Copyright 2006 The Times-Picayune Publishing Company
Despite a ban, trash fires noted
By RICHARD BOYD
Times-Picayune (New Orleans)
As a firefighter hosed down her smashed backyard shed, Liz Jenkins kept a wary eye Wednesday on the smoke rolling across her property from a fire spreading through the woods behind her home in Bush.
“My neighbor called me at work and I came home,” Jenkins said as scores of local firefighters battle the 35-acre blaze, which threatened several homes along Sticker Road.
The fire was reported at 10:15 a.m. and was contained within an hour by firefighters from Bush, Sun, Waldheim and Abita Springs, along with state forestry firefighters equipped with a plow. An abandoned structure deep in the dense tangle of scorched forest burned but no inhabited structures were damaged.
Jenkins was grateful for the help in her own yard from one of the 9th District firefighters from Bush.
“I am glad he’s hosing down my shed,” Jenkins said. “It’s just mostly shambles now, knocked down by Hurricane Katrina but I still wouldn’t want to see that all go up in flames, being close to my house.”
Jenkins lives in a blue-roofed, storm-damaged home off Watts-Thomas Road. In an adjacent lot stands what’s left of a neighbor’s mobile home, cleanly sectioned in three pieces by trees toppled by Katrina.
The fire in Bush was one of two that kept parish and state firefighters busy Wednesday, a second day of scrambling to respond to wildfires scattered from west to east St. Tammany Parish.
About eight miles away, a smaller fire covered three acres east of Louisiana 1083 near Dogwood Estates, shooting 10-foot flames into the air. A state forestry department helicopter made repeated passes over the fire, drenching it with water scooped from a nearby pond along Bully Branch.
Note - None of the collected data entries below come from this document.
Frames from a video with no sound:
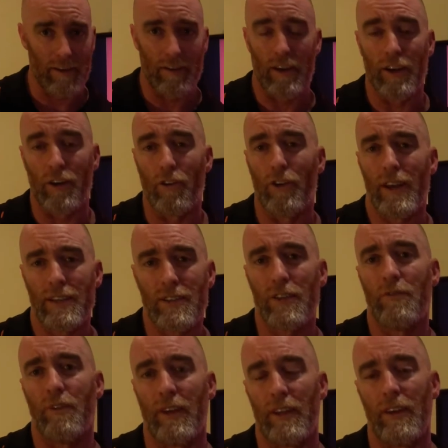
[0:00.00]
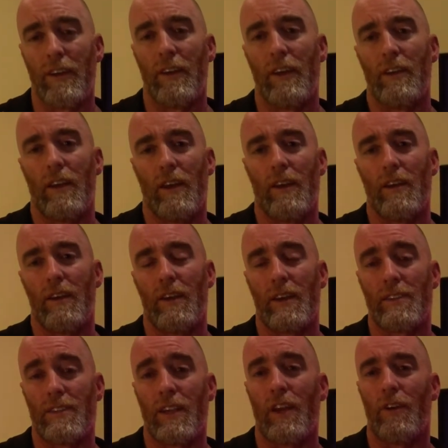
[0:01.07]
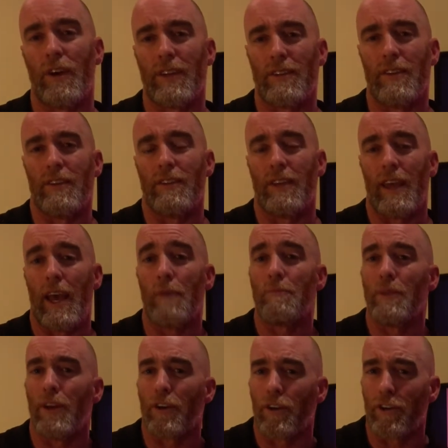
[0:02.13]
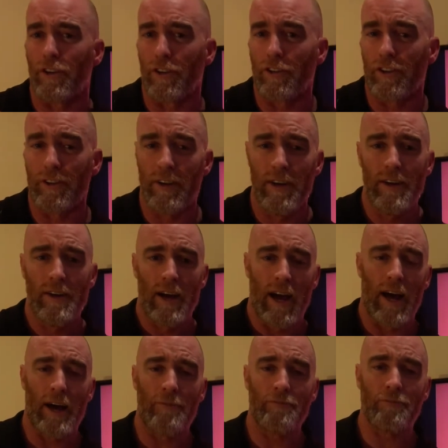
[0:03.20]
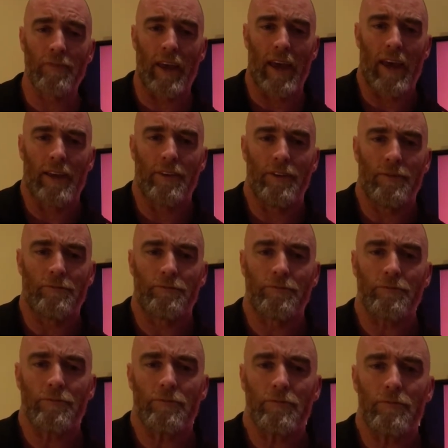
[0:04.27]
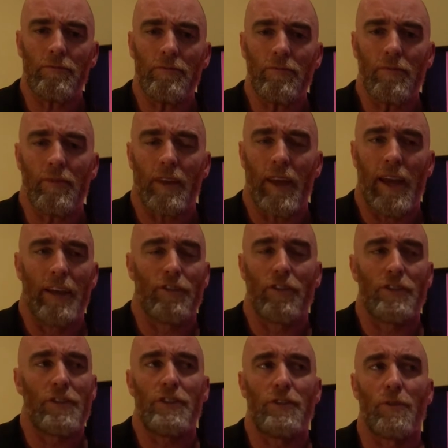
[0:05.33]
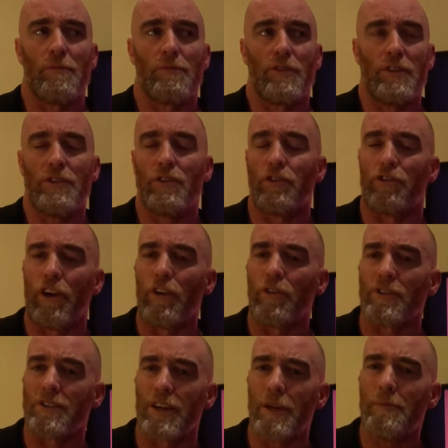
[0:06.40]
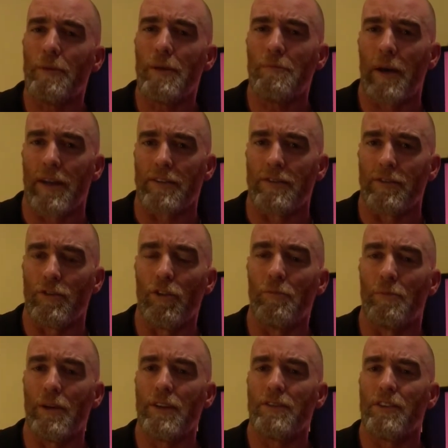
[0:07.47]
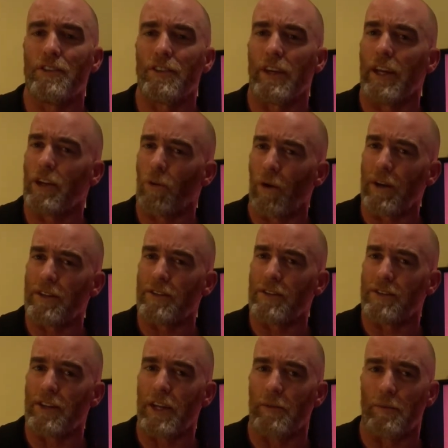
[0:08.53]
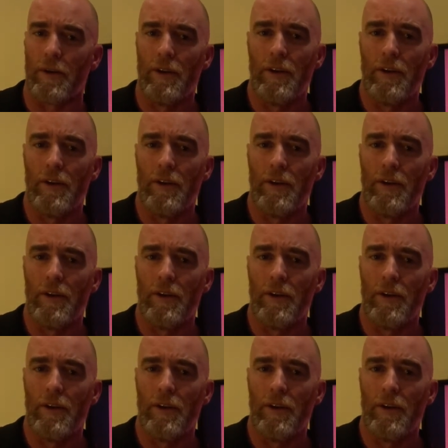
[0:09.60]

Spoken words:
aggressively accelerate the apnea condition, and just your general sleeping pattern, your ability to get quality sleep.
Firefighters on the scene said the fire might have been caused by a debris fire that got out of control — even though there is a parishwide ban on outdoor fires.
Mike Cutler is an Oregon firefighter serving as temporary command chief of a contingent of out-of-state firefighters assisting state forestry firefighters on the north shore since the hurricane in August. The rash of recent fires in the dry woodlands littered with fallen, rotting trees and dry brush has kept his force busy in St. Tammany and Washington parishes in recent weeks, he said.
“This is a small one, luckily, and we had immediate access to that pond along that creek in back of the fire so we could dump a lot of water on it quickly,” Cutler said.
Later Wednesday, firefighters responded to at least three other blazes in the parish. Firefighters from the state joined parish firefighters from the Madisonville, Lacombe and Slidell fire districts Tuesday in fighting three woods fires in those three areas and another in the Bush area Tuesday night.
Also, while fires were being battled, other firefighters were busy Tuesday responding to calls of unauthorized burns — most small trash fires — but still illegal while the burn ban is in effect. In the past two months, a burn ban has been imposed, lifted and then imposed again last week after a rash of timber fires, possibly caused by out-of-control debris fires.